Cameron, una de las artistas polifacéticas y místicas por excelencia, pinta aquí un retrato de su marido Jack Parsons como una aparición flotante, ambigua y poderosa. La artista mira a su pareja desde lo simbólico y espiritual. Él se presenta dividido entre lo divino y lo infernal, a medio camino entre Cristo resucitado y ángel caído. Su figura frontal, estilizada y desmaterializa, contrasta con el fondo pálido, ayudando a crear una atmósfera sobrenatural.
Pintar a Jack Parsons como un ser místico y espiritual no es casualidad. El protagonista del cuadro fue, por un lado, un brillante ingeniero aeroespacial que ayudó a los estadounidenses iniciar la carrera espacial —de hecho, la luna tiene un cráter a su nombre—. Por el otro, fue una figura central en la difusión de la religión Thelema, fundada por Aleister Crowley, cuya influencia marcaría profundamente la vida y la obra de Cameron. ¿Su lema espiritual principal? «haz tu voluntad», defendiendo la autorrealización del individuo. Veneraban a un conjunto derivado de los dioses egipcios y entendían la magia como disciplina de entrenamiento físico, mental y espiritual. Entre sus prácticas había diarios mágicos, magia sexual, yoga, entre otros rituales.

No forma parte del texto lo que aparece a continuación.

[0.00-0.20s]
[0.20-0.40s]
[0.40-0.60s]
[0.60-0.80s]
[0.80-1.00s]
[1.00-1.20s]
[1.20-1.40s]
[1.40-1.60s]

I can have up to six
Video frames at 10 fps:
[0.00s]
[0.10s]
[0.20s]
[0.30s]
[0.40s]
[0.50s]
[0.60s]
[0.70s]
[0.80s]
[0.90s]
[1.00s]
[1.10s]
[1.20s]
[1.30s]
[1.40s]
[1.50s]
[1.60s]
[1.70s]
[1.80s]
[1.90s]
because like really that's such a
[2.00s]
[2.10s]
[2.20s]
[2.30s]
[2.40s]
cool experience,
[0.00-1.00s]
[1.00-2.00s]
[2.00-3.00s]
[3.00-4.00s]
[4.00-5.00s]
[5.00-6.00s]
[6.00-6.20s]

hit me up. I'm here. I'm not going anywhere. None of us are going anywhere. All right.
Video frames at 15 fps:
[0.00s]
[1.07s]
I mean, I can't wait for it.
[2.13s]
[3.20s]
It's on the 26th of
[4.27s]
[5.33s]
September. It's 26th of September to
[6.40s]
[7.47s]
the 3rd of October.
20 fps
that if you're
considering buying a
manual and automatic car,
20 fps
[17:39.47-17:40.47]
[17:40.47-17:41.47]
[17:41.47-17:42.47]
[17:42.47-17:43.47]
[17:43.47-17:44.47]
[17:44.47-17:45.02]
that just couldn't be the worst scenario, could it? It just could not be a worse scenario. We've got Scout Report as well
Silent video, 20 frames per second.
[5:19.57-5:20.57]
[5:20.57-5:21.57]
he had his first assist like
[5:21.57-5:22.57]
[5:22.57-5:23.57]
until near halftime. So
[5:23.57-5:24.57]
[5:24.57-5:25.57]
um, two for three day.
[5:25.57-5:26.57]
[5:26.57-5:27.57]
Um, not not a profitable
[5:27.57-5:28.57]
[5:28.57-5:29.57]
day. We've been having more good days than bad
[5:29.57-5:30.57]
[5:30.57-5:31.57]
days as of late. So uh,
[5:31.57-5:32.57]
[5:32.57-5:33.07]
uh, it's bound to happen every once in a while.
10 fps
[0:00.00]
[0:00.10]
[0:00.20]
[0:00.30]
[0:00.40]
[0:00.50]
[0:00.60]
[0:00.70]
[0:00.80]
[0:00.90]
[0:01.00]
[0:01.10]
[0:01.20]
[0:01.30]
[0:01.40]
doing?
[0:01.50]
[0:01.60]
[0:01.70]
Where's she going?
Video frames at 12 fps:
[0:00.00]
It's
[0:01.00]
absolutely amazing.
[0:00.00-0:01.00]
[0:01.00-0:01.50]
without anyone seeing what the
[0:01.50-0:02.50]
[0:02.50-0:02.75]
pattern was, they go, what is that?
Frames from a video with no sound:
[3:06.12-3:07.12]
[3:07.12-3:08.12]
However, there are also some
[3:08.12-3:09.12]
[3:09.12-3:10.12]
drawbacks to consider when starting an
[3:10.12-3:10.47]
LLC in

Parsons creía haber invocado la llegada de Cameron a su vida mediante rituales de magia sexual y la consideraba una mujer «elemental», casi sobrenatural. Se llega a decir que usó la magia sexual para tratar de concebir con ella una «niña de la Luna», una mesías para la nueva era [1]. Estas creencias y prácticas no sólo marcaron su relación personal, sino que se reflejan claramente en la iconografía y el simbolismo de la pintura de la autora.
La pareja permaneció junta hasta la muerte accidental de Parsons, un suceso que tuvo un impacto devastador en Cameron. Tras su fallecimiento, la artista profundizó aún más en el ocultismo y continuó el legado espiritual que habían compartido, fundando el grupo esotérico multirracial The Children y desarrollando una obra artística cada vez más introspectiva y visionaria. Esta pérdida intensificó su interés por lo oculto y afectó notablemente a su estabilidad mental, algo que se percibe en el tono oscuro, místico y obsesivo de sus trabajos posteriores.
Todo este universo de ciencia, misticismo, magia y transgresión converge en esta pintura de Cameron, que funciona tanto como retrato, icono espiritual y testimonio de una relación marcada por lo extraordinario. Con esta obra, el amor se funde con la trascendencia, el sacrificio y la rebelión.